■ Task to complete ■
When you reach the entries, transcribe each one exactly.

%%

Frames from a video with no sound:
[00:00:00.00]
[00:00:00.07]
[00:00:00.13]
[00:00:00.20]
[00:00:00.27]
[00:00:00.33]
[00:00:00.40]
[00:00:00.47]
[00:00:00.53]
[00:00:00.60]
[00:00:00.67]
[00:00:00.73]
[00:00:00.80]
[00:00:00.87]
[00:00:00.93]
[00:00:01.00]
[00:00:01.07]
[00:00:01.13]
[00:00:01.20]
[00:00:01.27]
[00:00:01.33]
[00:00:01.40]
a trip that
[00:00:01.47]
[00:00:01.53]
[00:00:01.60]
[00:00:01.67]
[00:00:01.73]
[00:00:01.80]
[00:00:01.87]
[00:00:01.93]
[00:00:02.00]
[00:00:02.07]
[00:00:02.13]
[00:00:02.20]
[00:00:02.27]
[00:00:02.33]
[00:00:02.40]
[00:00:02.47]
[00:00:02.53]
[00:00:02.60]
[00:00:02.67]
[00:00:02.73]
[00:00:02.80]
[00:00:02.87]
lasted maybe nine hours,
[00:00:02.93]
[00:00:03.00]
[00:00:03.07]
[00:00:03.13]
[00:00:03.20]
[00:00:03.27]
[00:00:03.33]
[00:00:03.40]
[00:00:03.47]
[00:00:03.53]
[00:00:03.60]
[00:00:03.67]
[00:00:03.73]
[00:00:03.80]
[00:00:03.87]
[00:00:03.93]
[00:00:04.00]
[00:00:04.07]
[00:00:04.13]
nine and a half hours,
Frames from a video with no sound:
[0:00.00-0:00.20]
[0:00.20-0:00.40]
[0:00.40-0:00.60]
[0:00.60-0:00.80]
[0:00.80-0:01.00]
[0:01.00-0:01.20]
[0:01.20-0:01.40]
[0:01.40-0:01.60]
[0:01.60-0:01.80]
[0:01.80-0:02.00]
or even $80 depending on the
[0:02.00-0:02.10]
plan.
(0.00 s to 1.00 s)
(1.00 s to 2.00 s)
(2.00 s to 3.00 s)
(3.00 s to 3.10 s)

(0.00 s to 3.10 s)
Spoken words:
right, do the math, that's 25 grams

%%

■ Answer box ■
Frames from a video with no sound:
[00:00:00.00]
[00:00:00.07]
[00:00:00.13]
[00:00:00.20]
[00:00:00.27]
[00:00:00.33]
[00:00:00.40]
[00:00:00.47]
[00:00:00.53]
[00:00:00.60]
[00:00:00.67]
[00:00:00.73]
[00:00:00.80]
[00:00:00.87]
[00:00:00.93]
[00:00:01.00]
[00:00:01.07]
[00:00:01.13]
[00:00:01.20]
[00:00:01.27]
[00:00:01.33]
[00:00:01.40]
a trip that
[00:00:01.47]
[00:00:01.53]
[00:00:01.60]
[00:00:01.67]
[00:00:01.73]
[00:00:01.80]
[00:00:01.87]
[00:00:01.93]
[00:00:02.00]
[00:00:02.07]
[00:00:02.13]
[00:00:02.20]
[00:00:02.27]
[00:00:02.33]
[00:00:02.40]
[00:00:02.47]
[00:00:02.53]
[00:00:02.60]
[00:00:02.67]
[00:00:02.73]
[00:00:02.80]
[00:00:02.87]
lasted maybe nine hours,
[00:00:02.93]
[00:00:03.00]
[00:00:03.07]
[00:00:03.13]
[00:00:03.20]
[00:00:03.27]
[00:00:03.33]
[00:00:03.40]
[00:00:03.47]
[00:00:03.53]
[00:00:03.60]
[00:00:03.67]
[00:00:03.73]
[00:00:03.80]
[00:00:03.87]
[00:00:03.93]
[00:00:04.00]
[00:00:04.07]
[00:00:04.13]
nine and a half hours,
Frames from a video with no sound:
[0:00.00-0:00.20]
[0:00.20-0:00.40]
[0:00.40-0:00.60]
[0:00.60-0:00.80]
[0:00.80-0:01.00]
[0:01.00-0:01.20]
[0:01.20-0:01.40]
[0:01.40-0:01.60]
[0:01.60-0:01.80]
[0:01.80-0:02.00]
or even $80 depending on the
[0:02.00-0:02.10]
plan.
(0.00 s to 1.00 s)
(1.00 s to 2.00 s)
(2.00 s to 3.00 s)
(3.00 s to 3.10 s)

(0.00 s to 3.10 s)
Spoken words:
right, do the math, that's 25 grams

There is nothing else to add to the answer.